Scan the entries below. List each line with "frames".

### Task inputs
+ + +

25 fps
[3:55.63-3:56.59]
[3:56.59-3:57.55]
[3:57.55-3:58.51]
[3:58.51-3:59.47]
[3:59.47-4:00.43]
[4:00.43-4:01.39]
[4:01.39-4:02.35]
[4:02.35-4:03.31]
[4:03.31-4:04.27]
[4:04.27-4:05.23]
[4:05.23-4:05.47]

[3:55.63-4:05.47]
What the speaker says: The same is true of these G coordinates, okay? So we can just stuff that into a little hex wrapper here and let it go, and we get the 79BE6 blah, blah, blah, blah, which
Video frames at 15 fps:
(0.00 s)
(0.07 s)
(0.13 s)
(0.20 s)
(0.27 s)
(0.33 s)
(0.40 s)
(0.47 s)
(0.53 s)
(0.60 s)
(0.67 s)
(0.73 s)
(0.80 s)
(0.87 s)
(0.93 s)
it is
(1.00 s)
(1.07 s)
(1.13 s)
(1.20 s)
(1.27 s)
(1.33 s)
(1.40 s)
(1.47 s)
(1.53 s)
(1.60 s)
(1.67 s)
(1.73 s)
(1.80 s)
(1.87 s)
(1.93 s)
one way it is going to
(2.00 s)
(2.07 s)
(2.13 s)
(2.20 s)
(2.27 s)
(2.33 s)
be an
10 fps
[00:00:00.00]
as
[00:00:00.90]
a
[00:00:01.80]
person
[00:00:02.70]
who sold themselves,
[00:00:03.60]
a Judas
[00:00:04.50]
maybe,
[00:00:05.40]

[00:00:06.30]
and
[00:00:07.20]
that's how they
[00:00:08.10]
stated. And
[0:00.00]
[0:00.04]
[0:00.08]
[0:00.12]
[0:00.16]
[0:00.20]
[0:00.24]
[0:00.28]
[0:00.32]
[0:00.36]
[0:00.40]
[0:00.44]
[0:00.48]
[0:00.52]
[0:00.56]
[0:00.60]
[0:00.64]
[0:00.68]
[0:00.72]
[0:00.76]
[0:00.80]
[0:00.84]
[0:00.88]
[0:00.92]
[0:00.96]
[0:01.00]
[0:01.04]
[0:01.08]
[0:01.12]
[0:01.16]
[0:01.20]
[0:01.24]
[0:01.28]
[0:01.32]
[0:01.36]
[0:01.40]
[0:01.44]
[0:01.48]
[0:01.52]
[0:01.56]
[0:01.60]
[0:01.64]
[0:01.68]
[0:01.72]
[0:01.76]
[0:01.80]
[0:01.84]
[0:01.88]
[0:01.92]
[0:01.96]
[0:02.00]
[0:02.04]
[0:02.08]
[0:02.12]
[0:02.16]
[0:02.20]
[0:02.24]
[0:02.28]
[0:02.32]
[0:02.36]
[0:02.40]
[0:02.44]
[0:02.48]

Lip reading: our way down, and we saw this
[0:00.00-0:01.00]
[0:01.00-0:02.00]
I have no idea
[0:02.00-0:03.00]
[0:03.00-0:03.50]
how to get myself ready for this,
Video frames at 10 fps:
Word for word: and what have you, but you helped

+ + +

### Reply to the task
Video frames at 15 fps:
Video frames at 10 fps:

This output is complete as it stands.